Genetics as a side‑effect detective for antipsychotic medicines
Side‑effects are one of the main reasons people stop taking antipsychotic medicines — even when the drugs are helping with symptoms. But when someone reports “I’ve gained weight” or “my blood pressure has changed”, it’s often hard to know whether the drug truly caused it, which biological target is responsible, and whether that target is the one we wanted to hit in the first place.
In work led by Andrew Elmore, published in PLOS Genetics, we combine pharmacology (what receptors a drug binds) with human genetics (natural experiments) to map side‑effects back to specific receptors.
The basic idea
Antipsychotics don’t just bind a single receptor. They bind many — and some of those bindings are “on‑target” (part of how the drug works), while others are “off‑target” (biological collateral damage).

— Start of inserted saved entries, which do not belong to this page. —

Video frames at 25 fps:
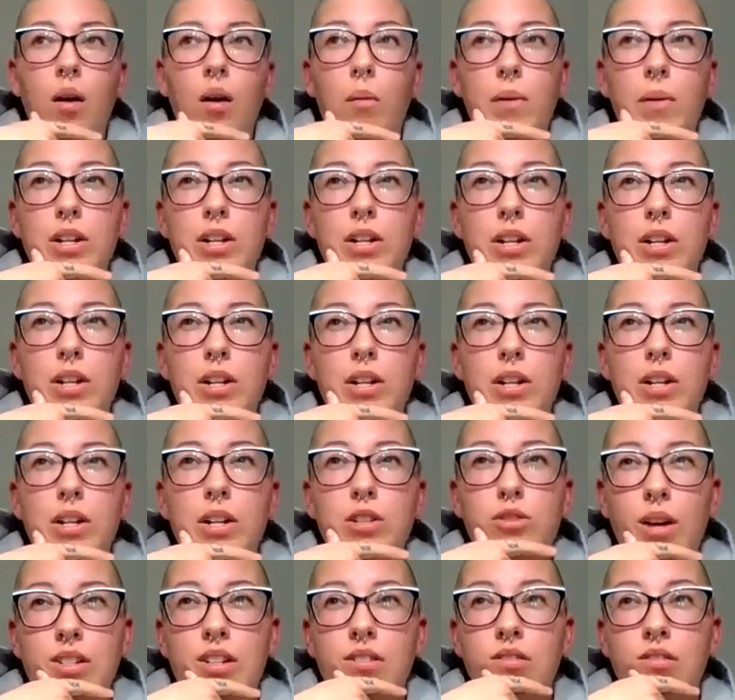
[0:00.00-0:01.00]
in
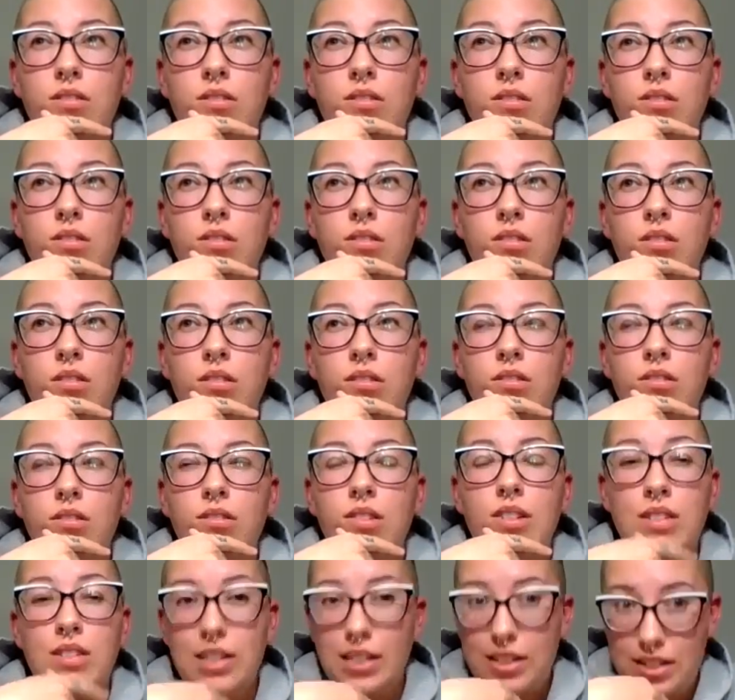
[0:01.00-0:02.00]

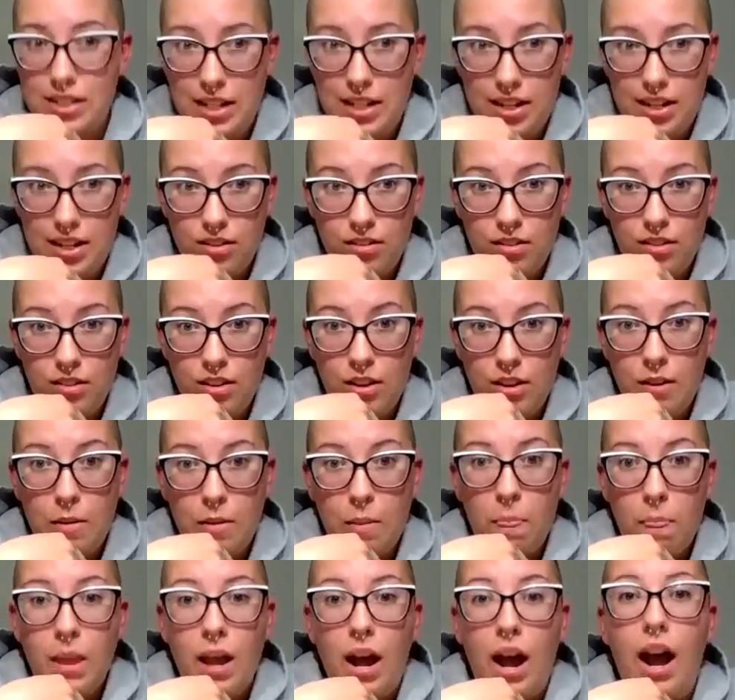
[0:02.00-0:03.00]
2016,
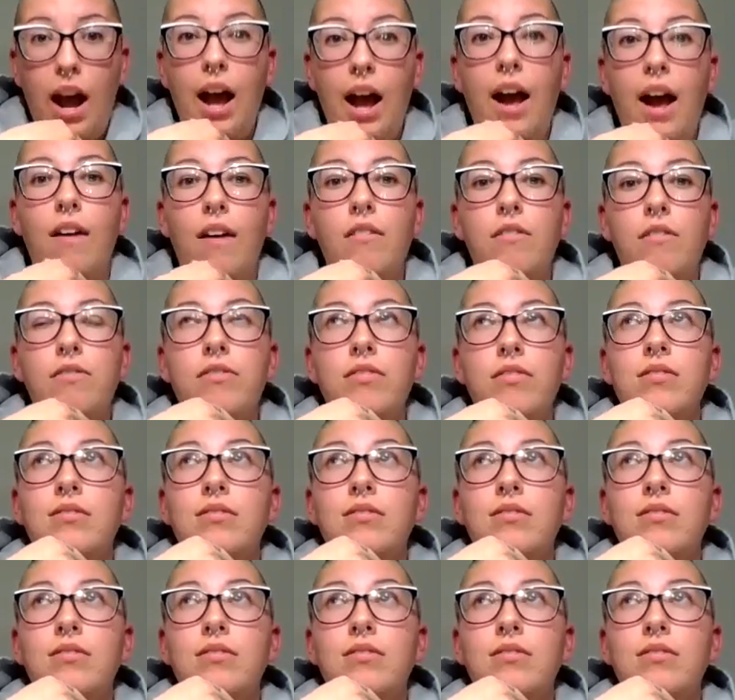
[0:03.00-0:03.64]
I have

We built a framework that brings together:
- Drug–receptor binding affinities (how strongly each drug binds each receptor)
- Reported side‑effects from a large reference database
- Genetic instruments for receptor/gene activity (eQTLs)

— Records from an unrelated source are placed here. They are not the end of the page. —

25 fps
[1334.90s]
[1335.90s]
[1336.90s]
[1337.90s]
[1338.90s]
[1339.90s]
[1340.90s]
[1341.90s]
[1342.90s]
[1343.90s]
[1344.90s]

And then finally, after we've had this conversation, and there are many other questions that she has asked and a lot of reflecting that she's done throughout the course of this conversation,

- GWAS traits that can stand in for side‑effects
- Mendelian randomization (MR) + genetic colocalisation to strengthen causal interpretation
The output is a simple summary: a side‑effect score for each Drug × Receptor × Trait combination, which we can then aggregate to compare drugs and mechanisms.
What we analysed
We focused on six commonly prescribed antipsychotics (including clozapine, olanzapine and risperidone). Across these drugs we identified 68 receptors with evidence of binding, and started from 165 reported side‑effects — of which 80 could be genetically proxied using available GWAS in OpenGWAS.
What we found
A few results stood out:
- We identified 36 side‑effects that look likely to be caused by drug action through 30 receptors.
- The bulk of evidence pointed to off‑target mechanisms.
- Clozapine showed the largest cumulative side‑effect profile and the largest number of scored side‑effects in this framework.
Three concrete examples
The paper walks through three side‑effects in detail (and these nicely illustrate how the approach can generate mechanistic hypotheses).
1) Neutropenia (dangerously low white blood cell counts)
Clozapine is clinically linked to rare but serious neutropenia. In our genetic scoring, the signal for neutropenia was strongest for clozapine and suggested contributions from targets including GABRA1 and HTR1B.
2) Weight gain
Weight gain is a major concern for patients and a common reason for discontinuation. Our results again highlighted clozapine (and olanzapine) and suggested that differences in binding to targets such as CHRM3 and HRH1 could help explain why these drugs tend to have larger weight‑gain profiles than others.
3) Blood pressure effects
Clinical evidence on antipsychotics and blood pressure can be mixed, and we saw that different receptors imply different directions of effect. In the scoring, blood‑pressure signals were strongly influenced by HRH1, consistent with this receptor being a plausible driver for some blood‑pressure changes.
Why this matters
What we think is important about this work is the transferability:
- It provides a framework to triage side‑effects early (even before large trials, when we have target information and genetics).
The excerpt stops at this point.